Inutile de préciser que  » Les fourberies de Scapin  » est un classique scolaire parmi les classiques, un incontournable de Molière ! Tellement connu que l’on a du mal à espérer être surpris pas une énième adaptation. Et pourtant…

La compagnie Emilie Valantin relève pourtant le défi et tient sa promesse. Une conception extrêmement originale puisque le comédien-manipulateur Jean Sclavis est seul en scène avec huit grandes marionnettes proches de la taille humaine (140 centimètres environ).

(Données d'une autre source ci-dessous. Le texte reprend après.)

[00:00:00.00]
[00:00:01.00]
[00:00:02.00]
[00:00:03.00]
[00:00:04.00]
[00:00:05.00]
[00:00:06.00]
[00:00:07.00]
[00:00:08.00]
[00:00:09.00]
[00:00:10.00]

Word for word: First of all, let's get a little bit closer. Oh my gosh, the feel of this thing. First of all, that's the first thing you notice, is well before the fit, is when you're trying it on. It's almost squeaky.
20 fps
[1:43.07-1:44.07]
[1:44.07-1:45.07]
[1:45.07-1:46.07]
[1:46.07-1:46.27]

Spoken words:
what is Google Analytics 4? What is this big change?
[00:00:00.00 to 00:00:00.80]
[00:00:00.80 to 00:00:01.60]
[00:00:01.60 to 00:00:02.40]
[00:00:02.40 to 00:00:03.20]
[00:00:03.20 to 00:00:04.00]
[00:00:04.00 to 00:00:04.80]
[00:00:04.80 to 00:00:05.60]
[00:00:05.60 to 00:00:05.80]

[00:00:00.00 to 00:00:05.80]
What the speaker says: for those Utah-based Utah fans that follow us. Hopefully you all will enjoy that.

Revenons sur le propos de la pièce : Zerbinette est aimée de Léandre et Hyacinthe d’Octave, mais leurs vieux pères ne veulent pas en entendre parler. Scapin met tout son génie de valet malicieux à résoudre l’intrigue, dont il tire ici les ficelles au sens propre, manipulant à vue les magnifiques marionnettes. Car Scapin est un manipulateur et on ne l’avait jamais aussi bien ressenti qu’en le voyant ici tenir entre ses mains la vie de ses marionnettes. Une performance d’acteur qui se joue avec des sacs, des leviers de déchargements, des marionnettes, un comédien et deux régisseurs.

Afin d’éviter les deux écueils de la reconstitution historique et  de la réactualisation, l’action se situe dans un passé imaginaire gommant les références historiques des décors et costumes. Une interprétation surprenante et magique.